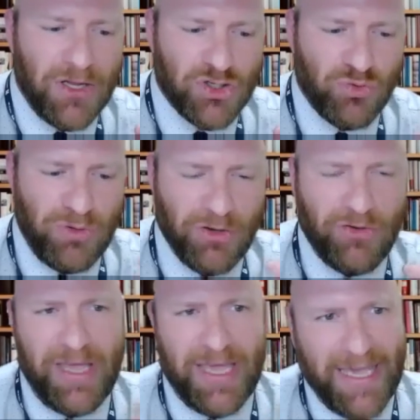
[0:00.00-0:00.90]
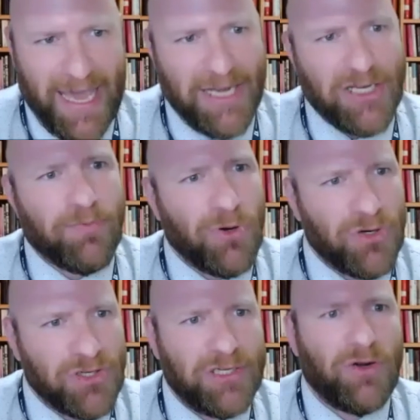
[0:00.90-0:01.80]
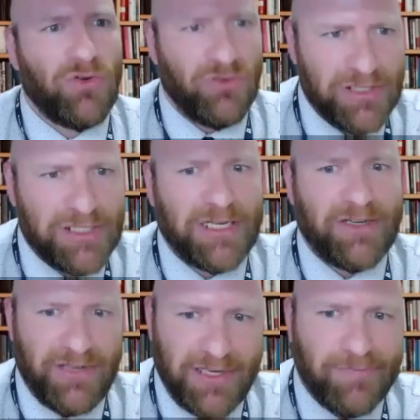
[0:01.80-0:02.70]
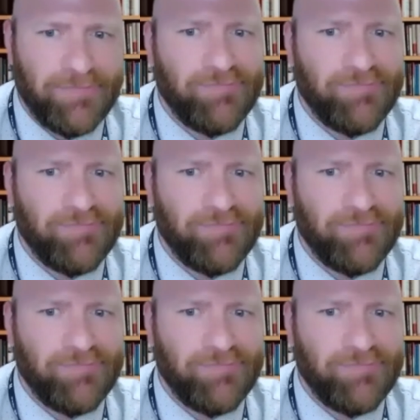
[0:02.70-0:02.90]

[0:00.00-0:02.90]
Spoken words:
really engage a person holistically.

*****

Pictures are to be omitted; set down the rest of the entries exactly as given.

[0:00.00-0:00.90]
[0:00.90-0:01.80]
[0:01.80-0:02.70]
[0:02.70-0:02.90]

[0:00.00-0:02.90]
Spoken words:
really engage a person holistically.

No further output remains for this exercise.